# WHAT TO PRODUCE
From the records below, extract all the text exactly and leave the images behind.

Data items:
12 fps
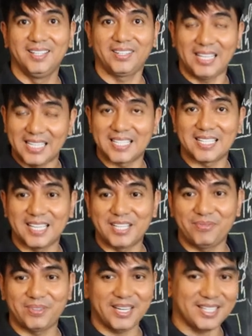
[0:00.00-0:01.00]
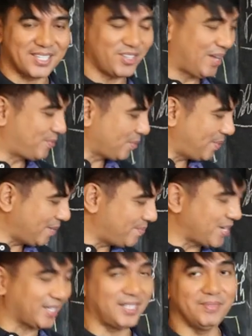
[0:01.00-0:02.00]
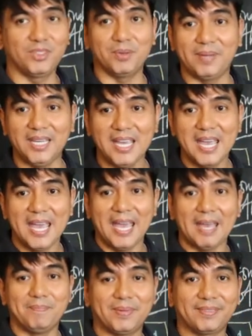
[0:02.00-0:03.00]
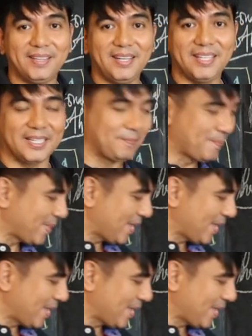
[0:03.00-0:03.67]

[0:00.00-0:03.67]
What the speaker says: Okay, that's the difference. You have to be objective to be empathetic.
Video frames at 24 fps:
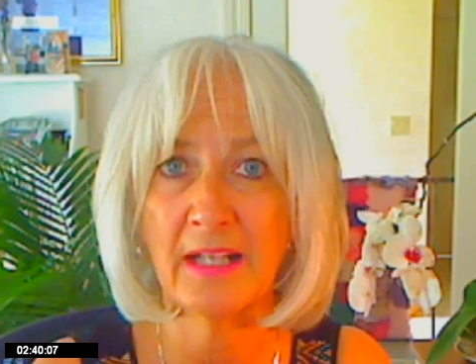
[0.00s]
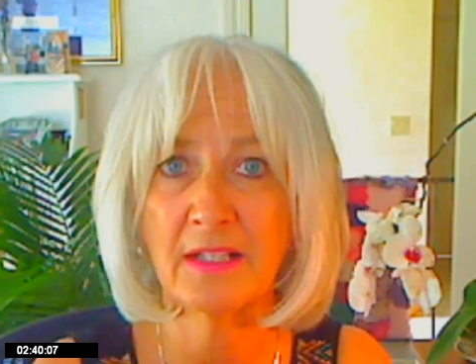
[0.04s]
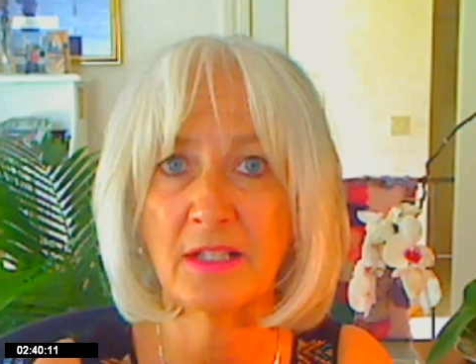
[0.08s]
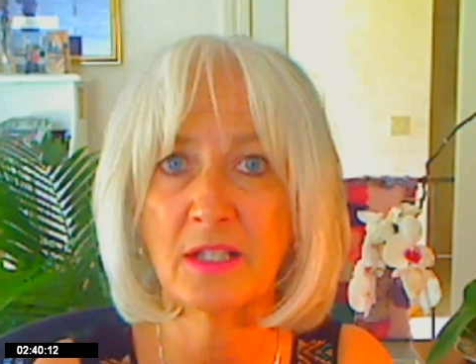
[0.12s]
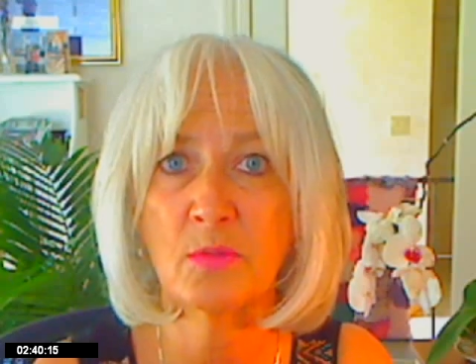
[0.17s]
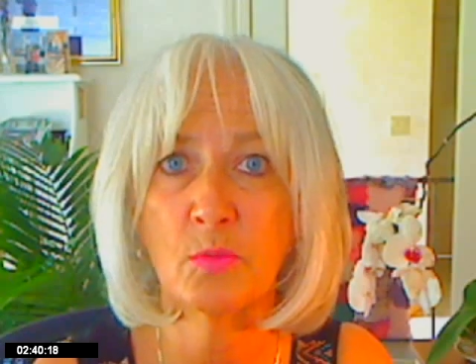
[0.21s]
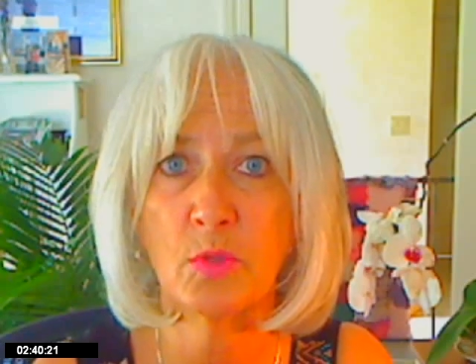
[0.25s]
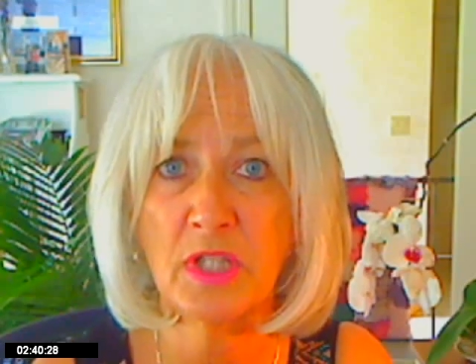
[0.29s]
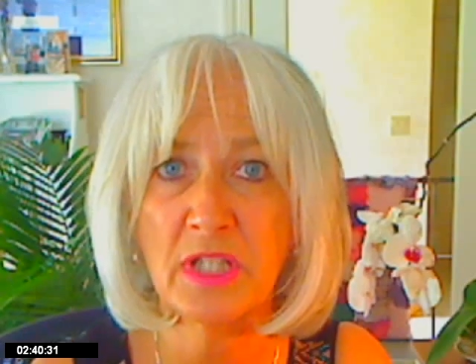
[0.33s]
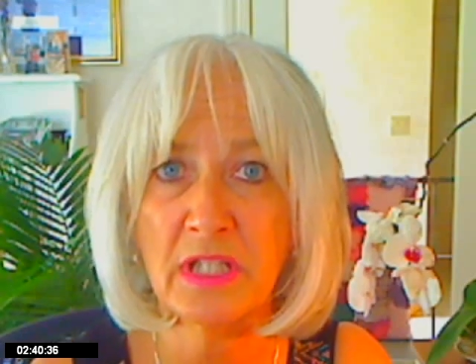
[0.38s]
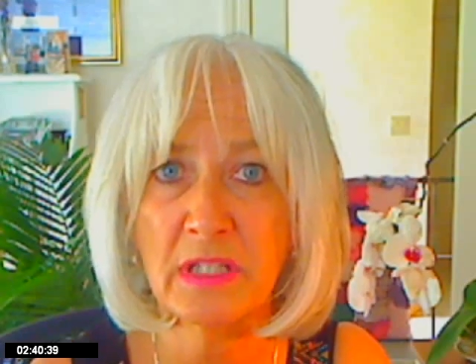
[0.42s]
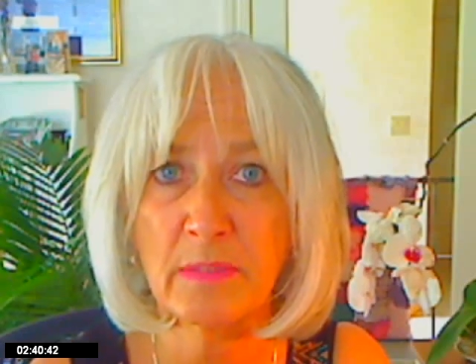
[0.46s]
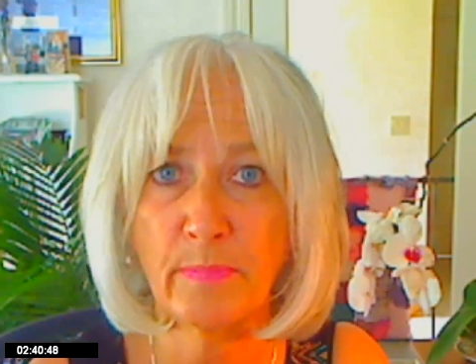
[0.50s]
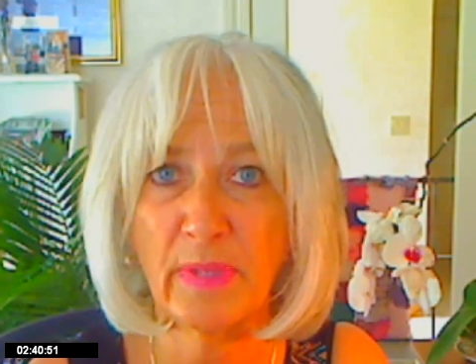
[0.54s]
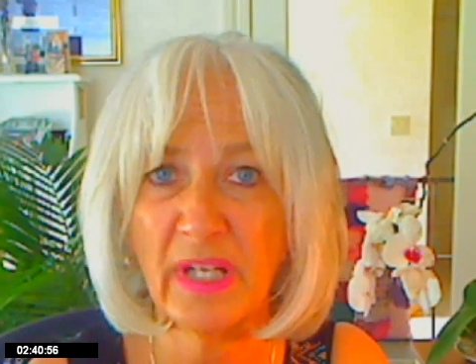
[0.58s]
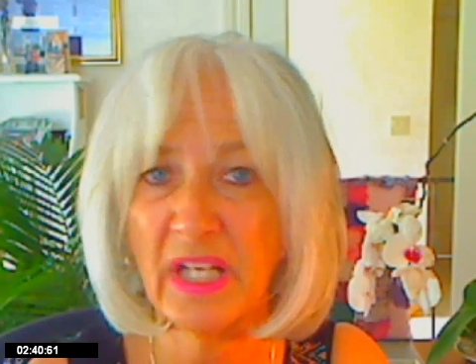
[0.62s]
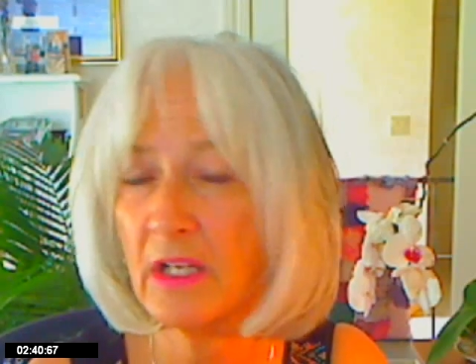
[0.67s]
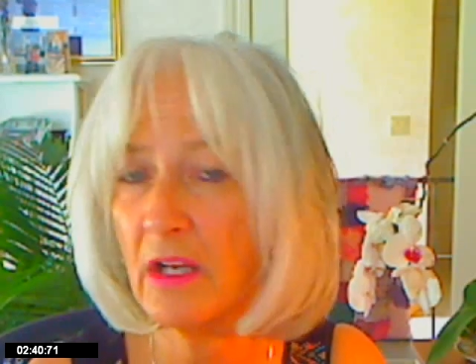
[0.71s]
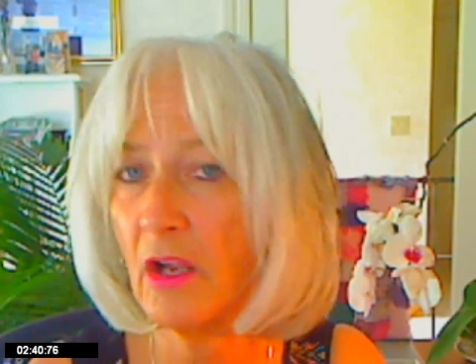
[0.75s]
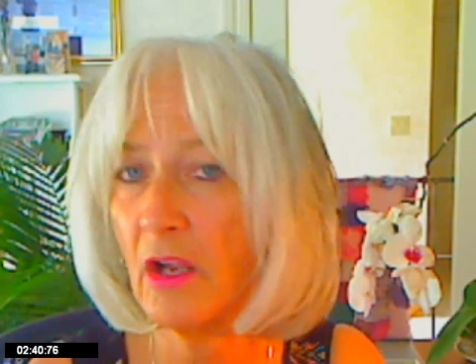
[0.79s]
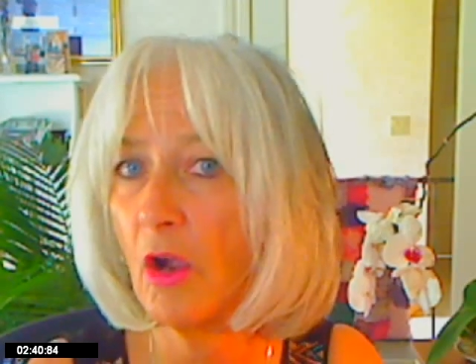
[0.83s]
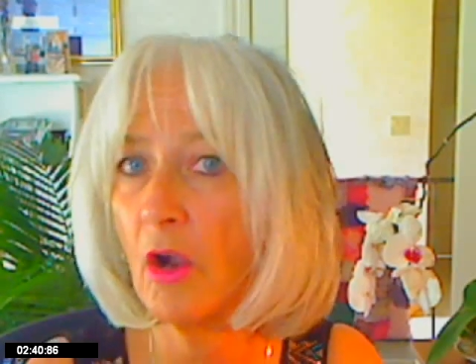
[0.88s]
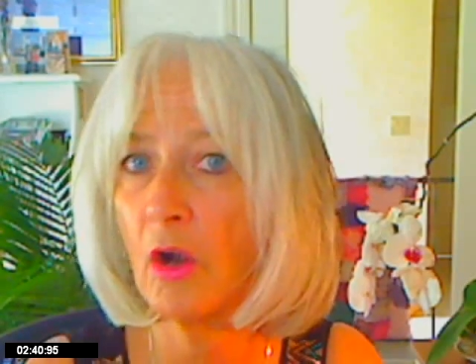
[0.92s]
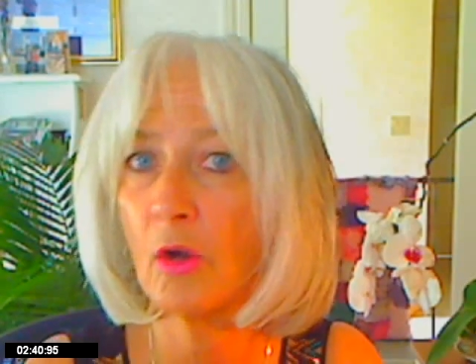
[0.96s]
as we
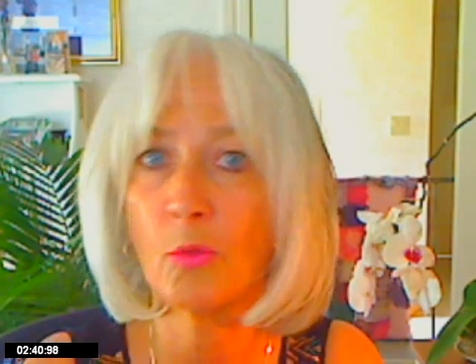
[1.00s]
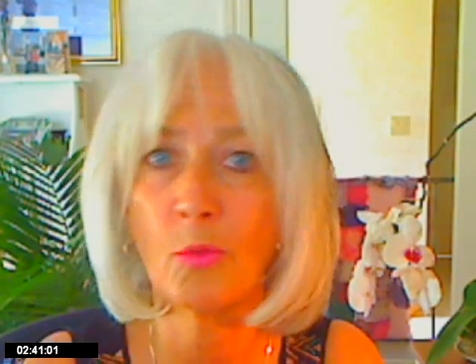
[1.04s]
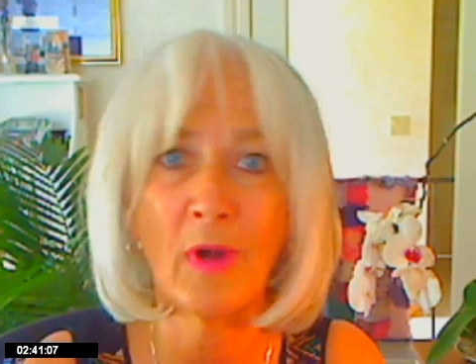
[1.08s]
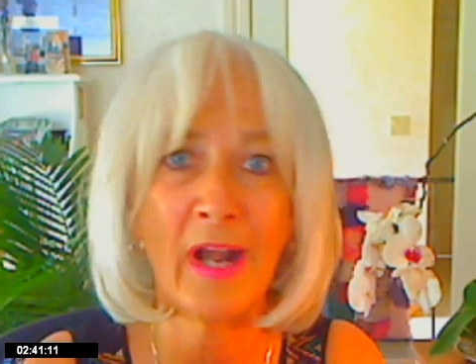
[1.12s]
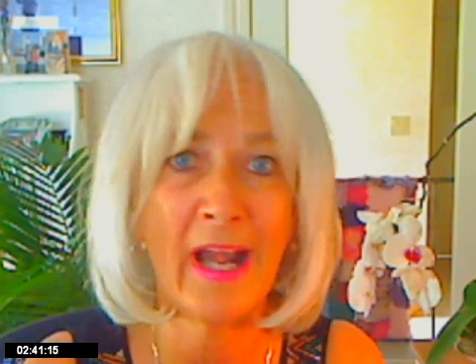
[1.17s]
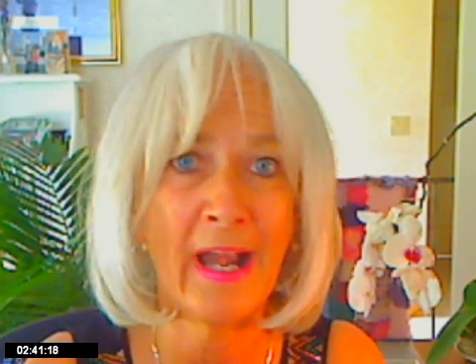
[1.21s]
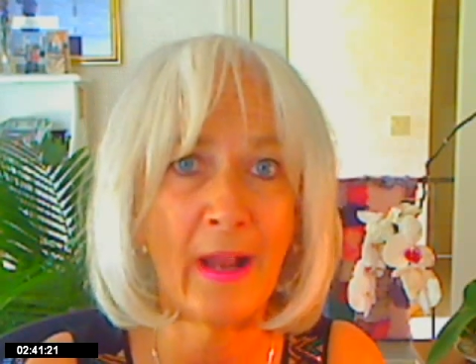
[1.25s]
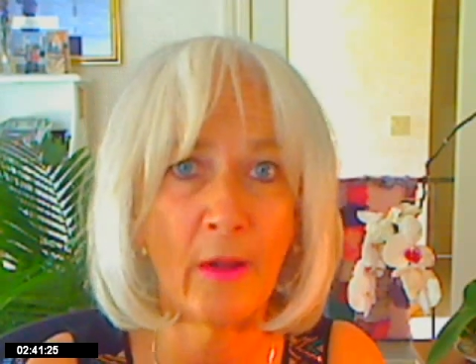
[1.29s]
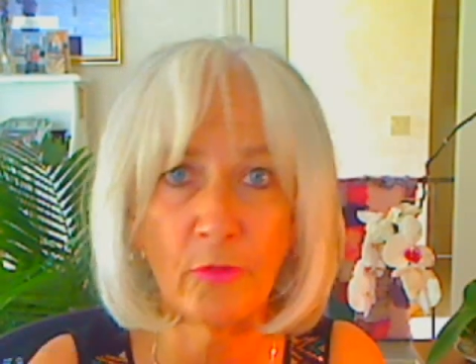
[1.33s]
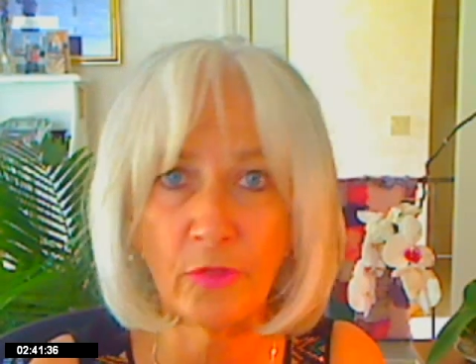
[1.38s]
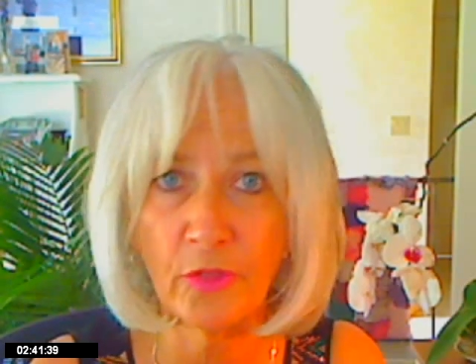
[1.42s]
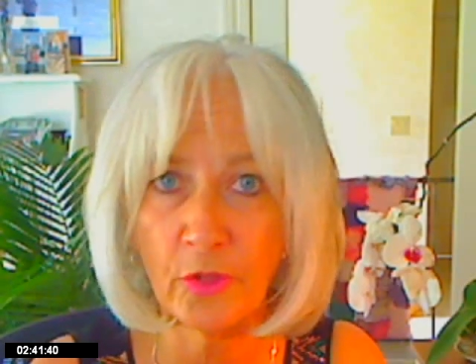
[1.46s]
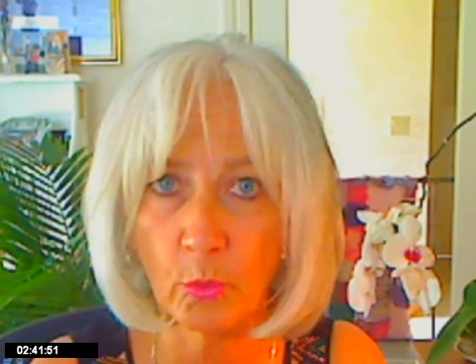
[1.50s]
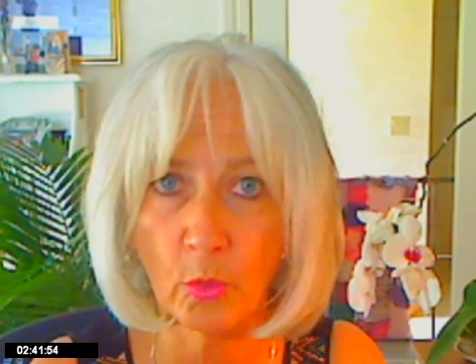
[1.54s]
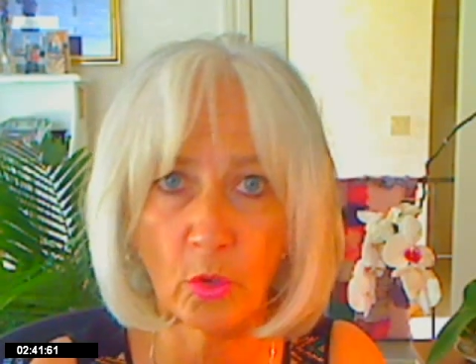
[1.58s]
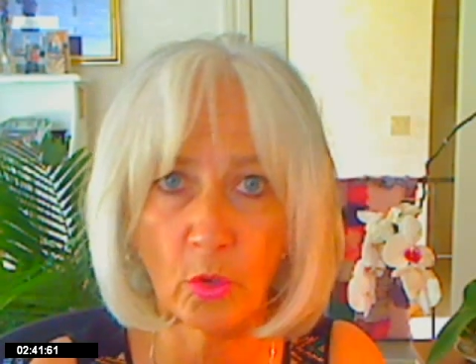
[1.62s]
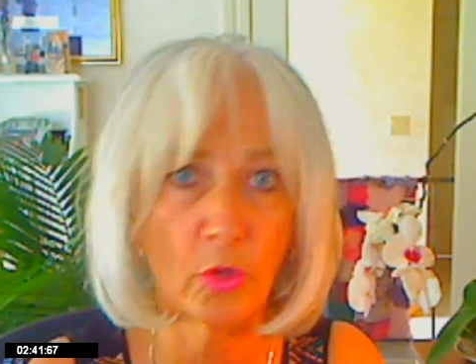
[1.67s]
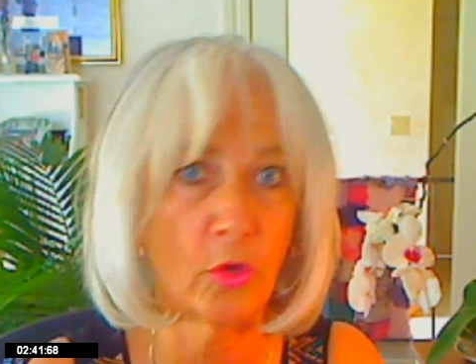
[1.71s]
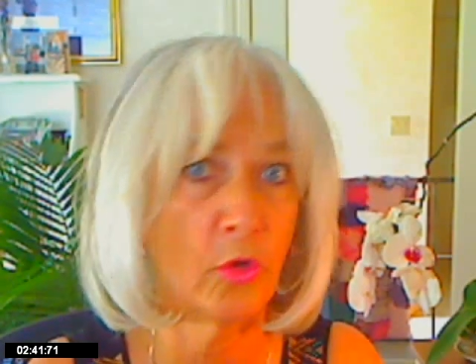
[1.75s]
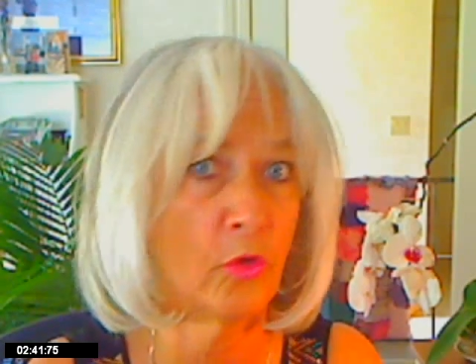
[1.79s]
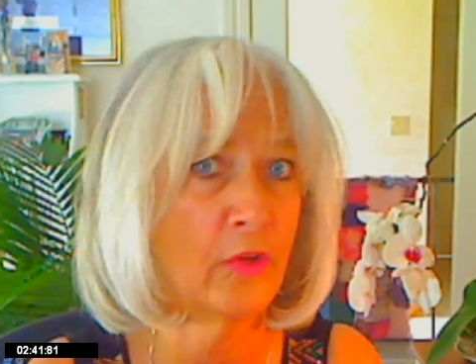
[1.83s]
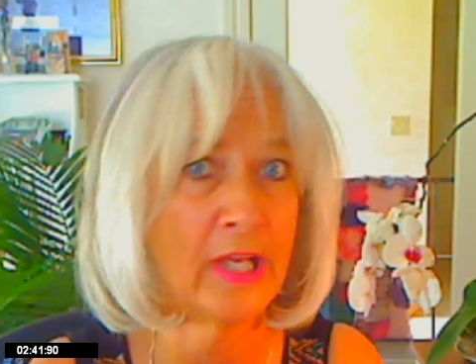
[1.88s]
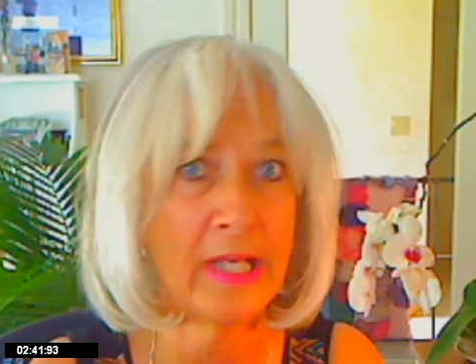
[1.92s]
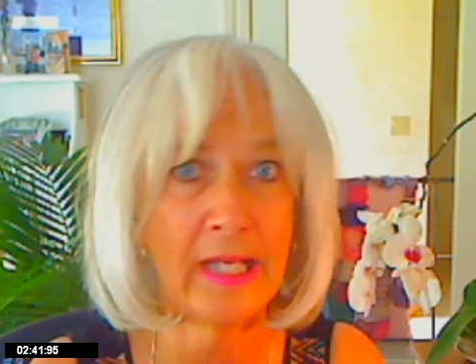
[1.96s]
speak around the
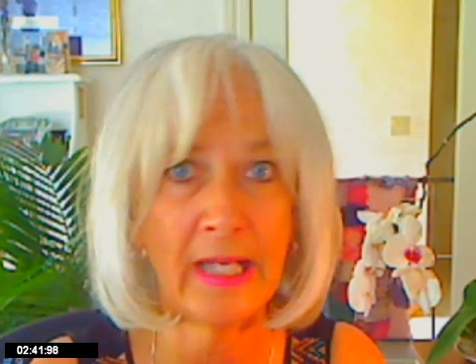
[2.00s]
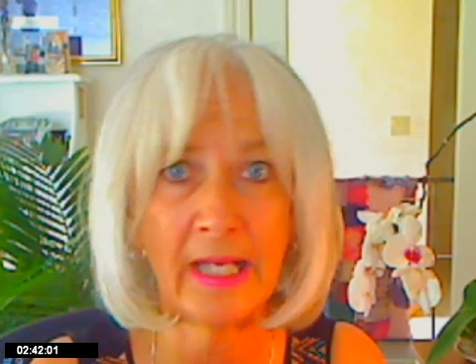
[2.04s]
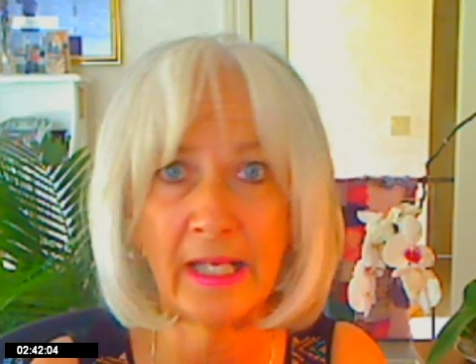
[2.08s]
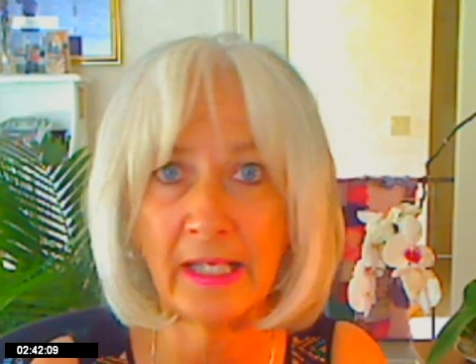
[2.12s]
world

# ANSWER TO THIS PROBLEM
12 fps
[0:00.00-0:01.00]
[0:01.00-0:02.00]
[0:02.00-0:03.00]
[0:03.00-0:03.67]

[0:00.00-0:03.67]
What the speaker says: Okay, that's the difference. You have to be objective to be empathetic.
Video frames at 24 fps:
[0.00s]
[0.04s]
[0.08s]
[0.12s]
[0.17s]
[0.21s]
[0.25s]
[0.29s]
[0.33s]
[0.38s]
[0.42s]
[0.46s]
[0.50s]
[0.54s]
[0.58s]
[0.62s]
[0.67s]
[0.71s]
[0.75s]
[0.79s]
[0.83s]
[0.88s]
[0.92s]
[0.96s]
as we
[1.00s]
[1.04s]
[1.08s]
[1.12s]
[1.17s]
[1.21s]
[1.25s]
[1.29s]
[1.33s]
[1.38s]
[1.42s]
[1.46s]
[1.50s]
[1.54s]
[1.58s]
[1.62s]
[1.67s]
[1.71s]
[1.75s]
[1.79s]
[1.83s]
[1.88s]
[1.92s]
[1.96s]
speak around the
[2.00s]
[2.04s]
[2.08s]
[2.12s]
world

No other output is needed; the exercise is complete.